▶ _TO DO_
Give back the entries exactly as they read, leaving each image out.

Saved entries
########
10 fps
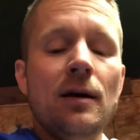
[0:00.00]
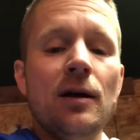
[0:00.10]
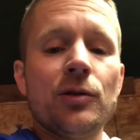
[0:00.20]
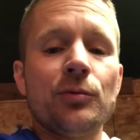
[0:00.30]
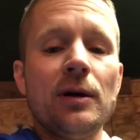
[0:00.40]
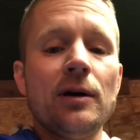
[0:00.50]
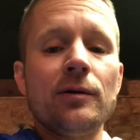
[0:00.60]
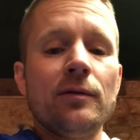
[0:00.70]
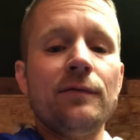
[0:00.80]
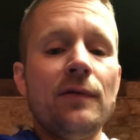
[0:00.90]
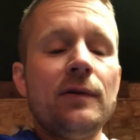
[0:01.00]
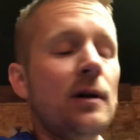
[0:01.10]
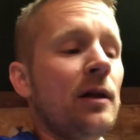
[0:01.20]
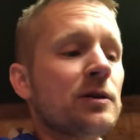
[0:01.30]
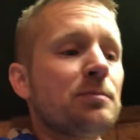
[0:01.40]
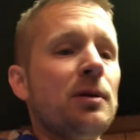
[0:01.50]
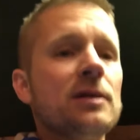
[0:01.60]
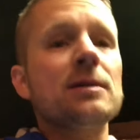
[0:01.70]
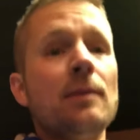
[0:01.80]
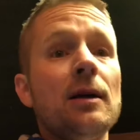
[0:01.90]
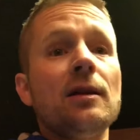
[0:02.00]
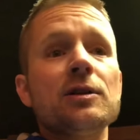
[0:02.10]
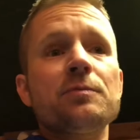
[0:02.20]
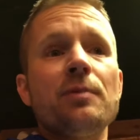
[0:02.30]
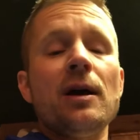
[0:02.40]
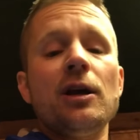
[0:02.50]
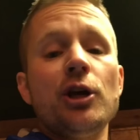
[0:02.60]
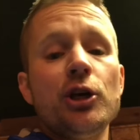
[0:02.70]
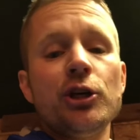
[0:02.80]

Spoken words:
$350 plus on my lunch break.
########
▶ _RESULT OF THE TASK_
10 fps
[0:00.00]
[0:00.10]
[0:00.20]
[0:00.30]
[0:00.40]
[0:00.50]
[0:00.60]
[0:00.70]
[0:00.80]
[0:00.90]
[0:01.00]
[0:01.10]
[0:01.20]
[0:01.30]
[0:01.40]
[0:01.50]
[0:01.60]
[0:01.70]
[0:01.80]
[0:01.90]
[0:02.00]
[0:02.10]
[0:02.20]
[0:02.30]
[0:02.40]
[0:02.50]
[0:02.60]
[0:02.70]
[0:02.80]

Spoken words:
$350 plus on my lunch break.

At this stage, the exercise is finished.